An appeal can be made against conviction, sentence, a verdict of unfit to stand trial, or a finding of not criminally responsible on account of mental disorder. In Ontario, appeals are heard by the Superior Court of Justice (summary conviction appeals), the Ontario Court of Appeal (indictable appeals) and the Supreme Court of Canada (appeals with issues of national importance or divided legal opinions at the lower courts). 

The type of offence will determine the route of the appeal process.  There are summary offences and indictable offences. 

Summary offences are the lesser offences in the Criminal Code.  They generally have a maximum penalty of 6 months in jail, a $5,000 fine, or both. Summary conviction appeals are heard in the geographical area where the offence occurred. For instance, if you were charged in Brampton with a summary conviction offence, the appeal would be to the Brampton Superior Court. Summary conviction appeals are heard by a superior court judge. 

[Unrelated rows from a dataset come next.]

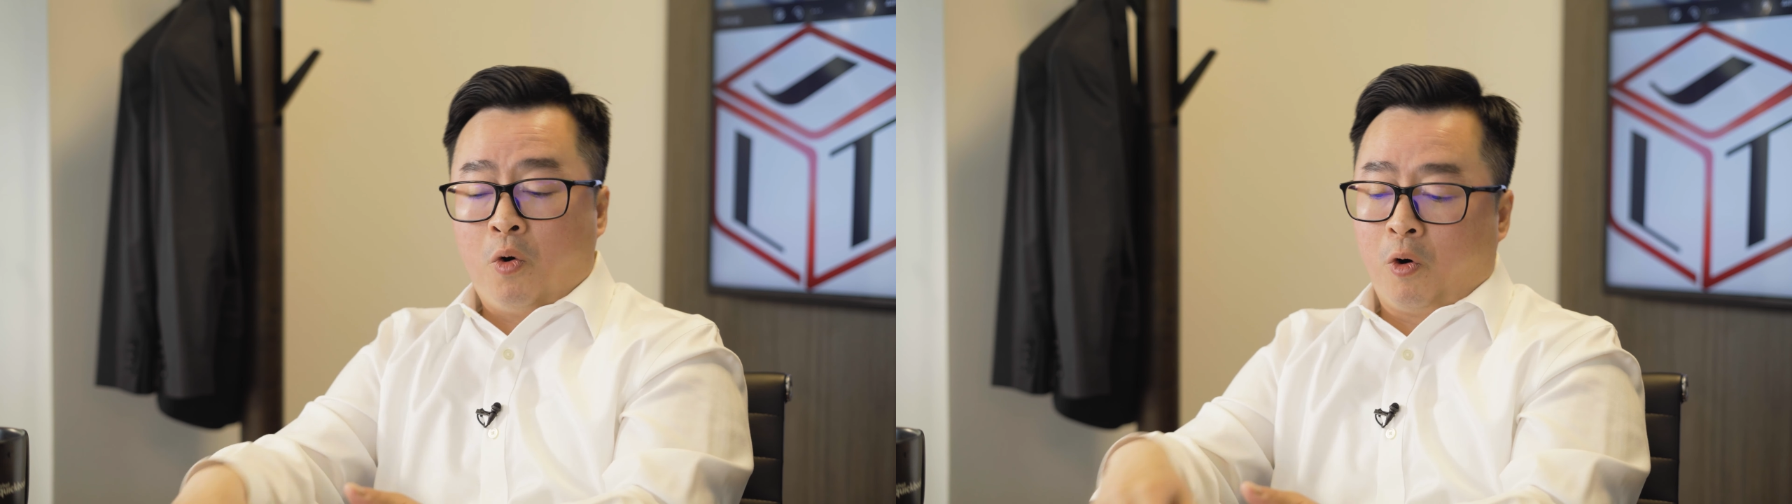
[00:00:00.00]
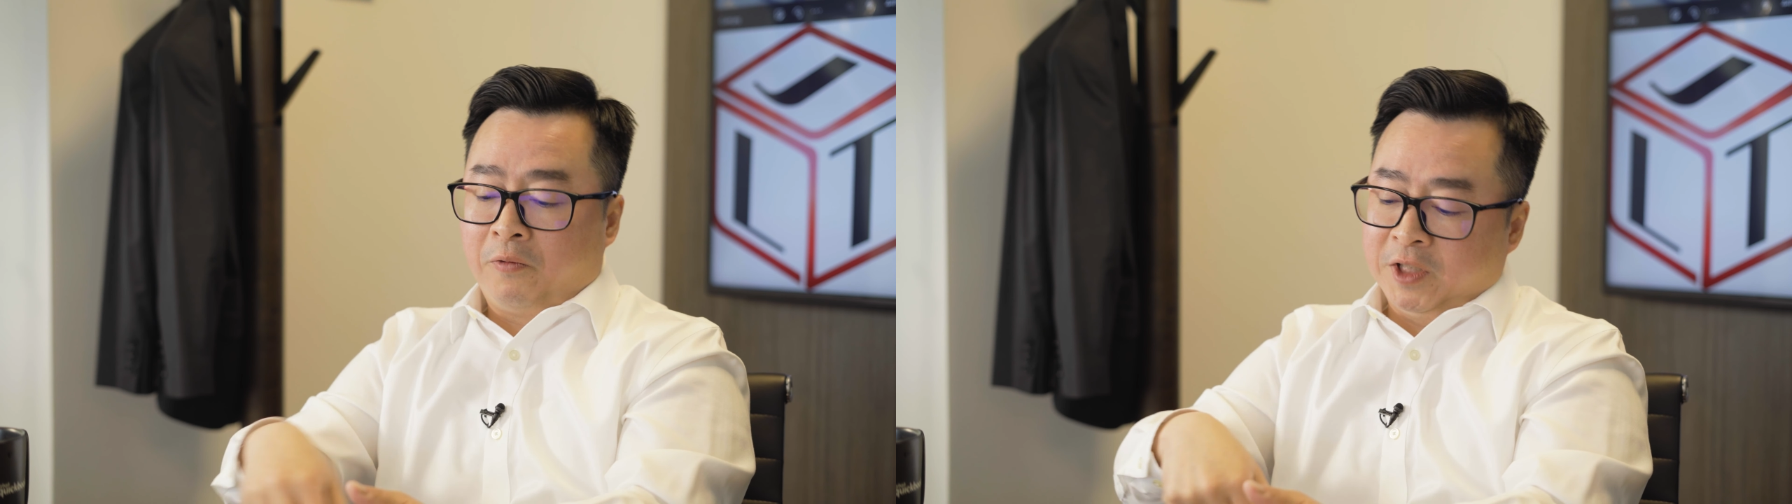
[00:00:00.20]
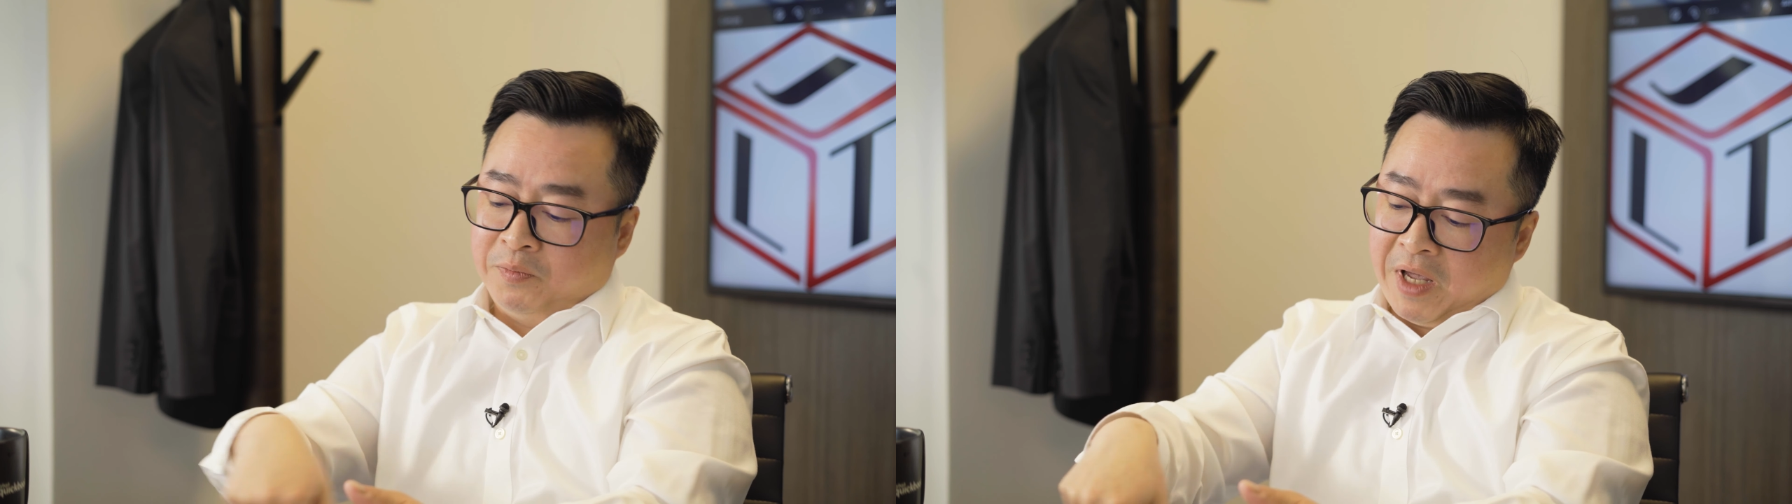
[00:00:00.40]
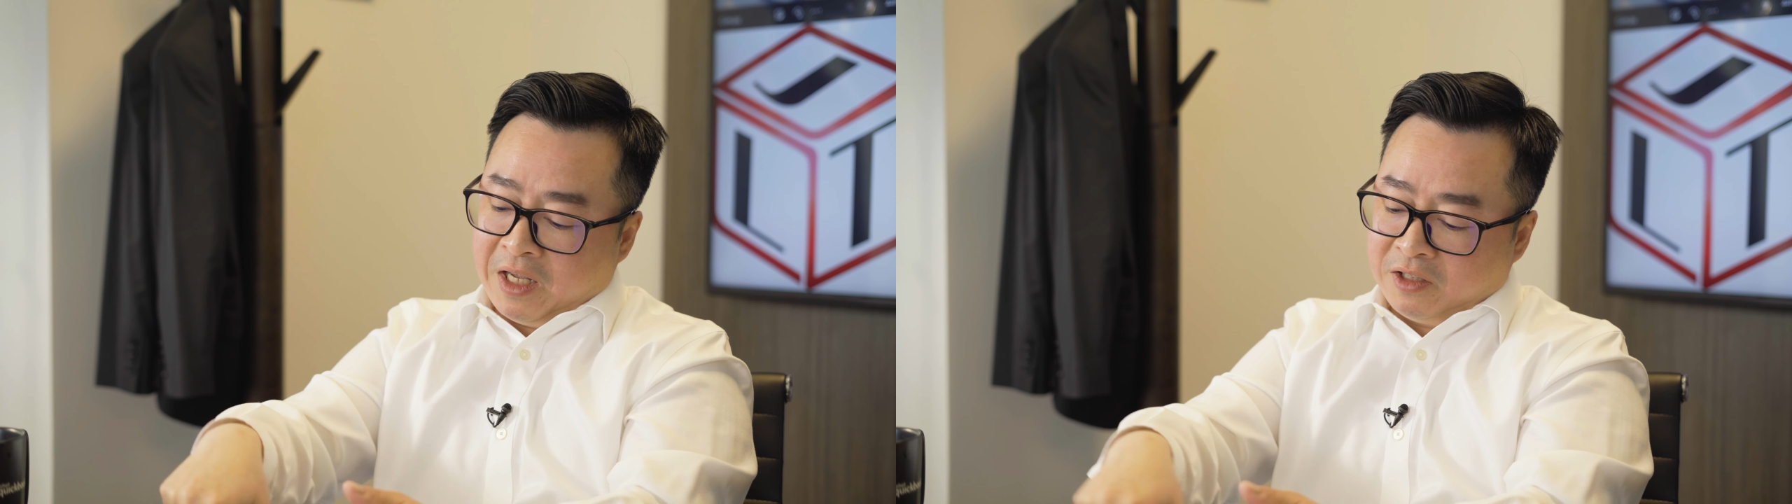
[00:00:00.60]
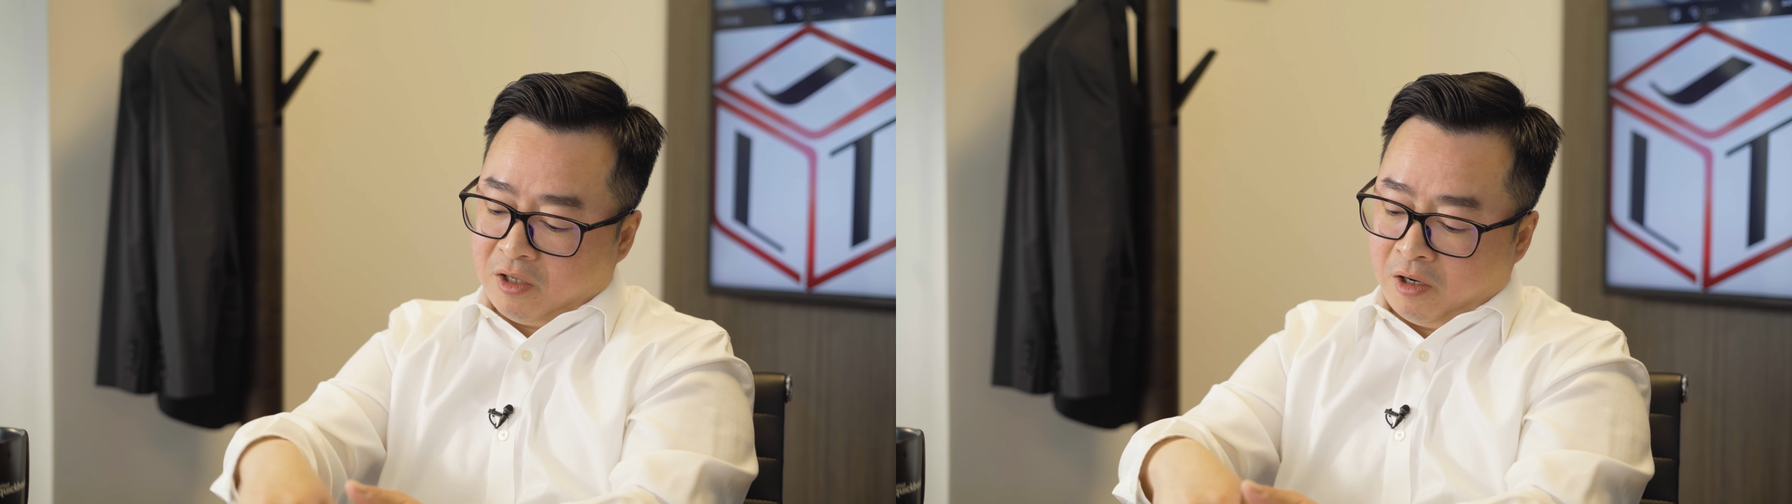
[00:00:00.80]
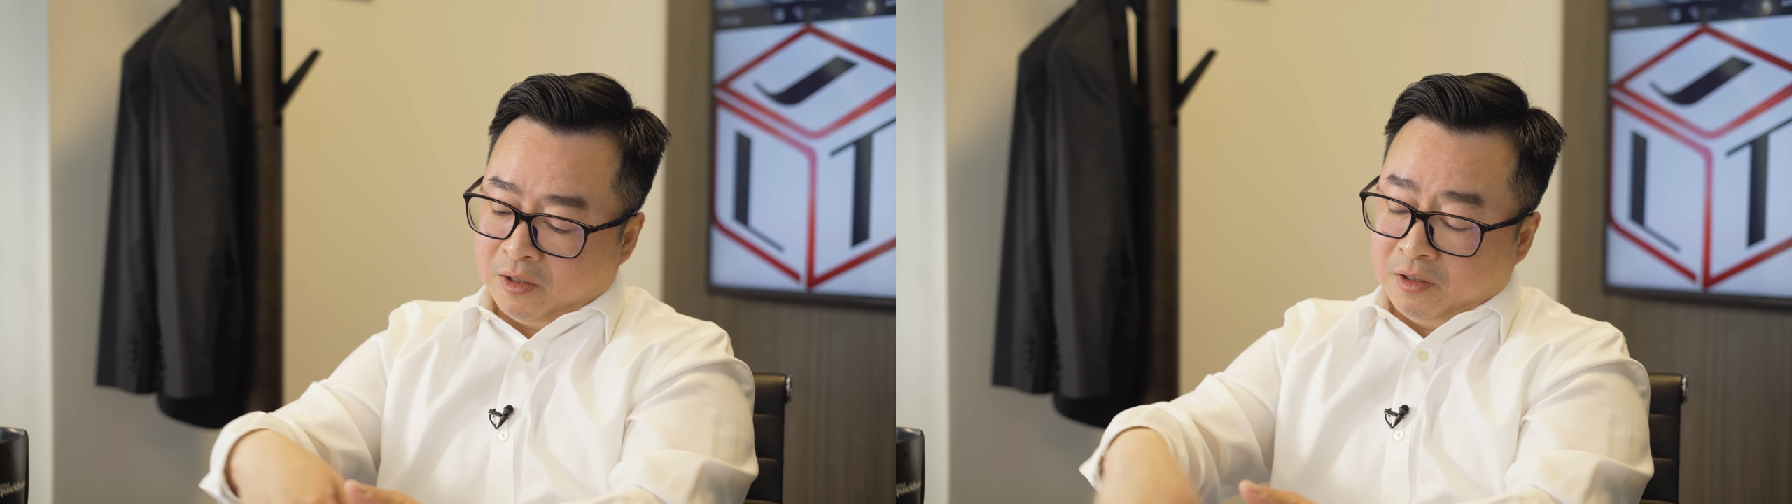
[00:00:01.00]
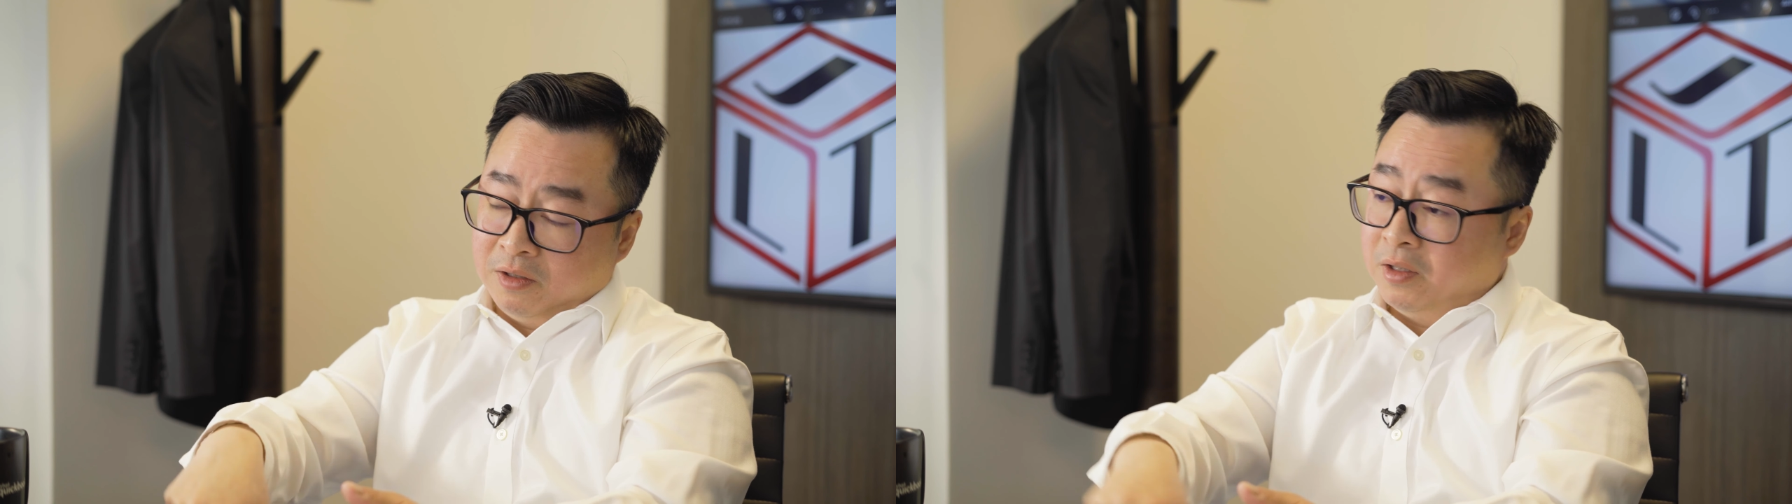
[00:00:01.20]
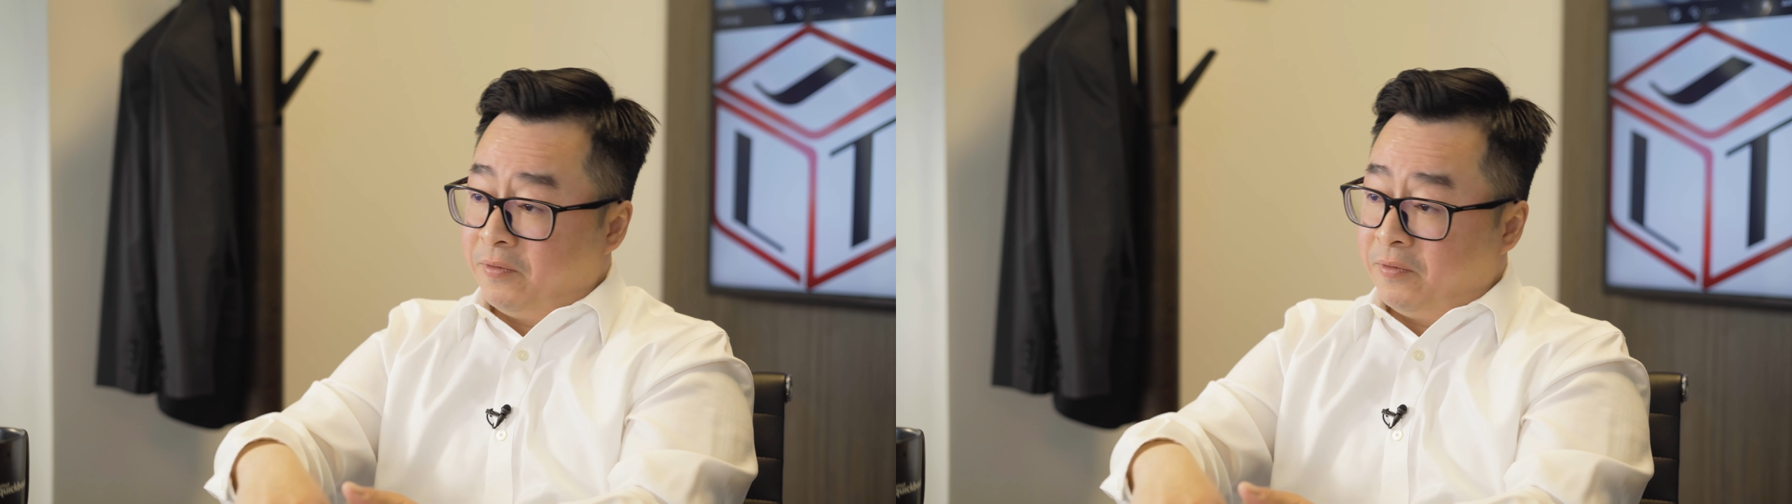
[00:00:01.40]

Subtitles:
or if it's based on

Indictable offences are more serious and carry greater penalties, such as life in prison.  Indictable offences include murder, kidnapping, serious sexual assaults, and robbery.  There are also hybrid offences, which make up the majority criminal offenses.  For hybrid offences, the Crown can elect to proceed summarily or by indictment.  This choice will indicate the appeal route. Appeals for all indictable offences go to the Ontario Court of Appeal, and are heard before a panel of three judges.

A sentence appeal challenges the type or length of punishment imposed by a lower court after a criminal defendant was found guilty. 

The Appellate Process 

Appeals must generally be filed within 30 days of the date of sentencing.  If you are convicted and want to appeal your conviction, it is recommended that you file a notice of appeal even if you do not yet have a lawyer for your appeal.  If you are in custody, jail staff should be able to help you with this. This is called an inmate notice of appeal. 

A record will need to be filed with the appeal court, that includes materials such as transcripts and written arguments. Appeals also generally require parties to present oral submissions to the court.

An experienced appellate lawyer can ensure that all requirements are met.

Bail Pending Appeal

When your appeal is before the court, you may ask the court to stop the sentence from being enforced until your appeal is dealt with. This is called bail pending appeal. To get bail pending appeal, you need to satisfy the court that your appeal has some merit; that you will surrender yourself to custody before the date of the appeal hearing; and that granting bail is in the public interest.

You can also ask the court to stop the enforcement of other orders imposed as part of sentencing, such as a driving prohibition, until your appeal is dealt with.

Remedies on Appeal 

There are several possible outcomes of a successful appeal. The appeal judge(s) can order:

  • That a new trial be held before a different judge;
  • That the conviction be set aside and an acquittal entered;
  • That the length of sentence be reduced or that the sentence be served in the community rather than in custody.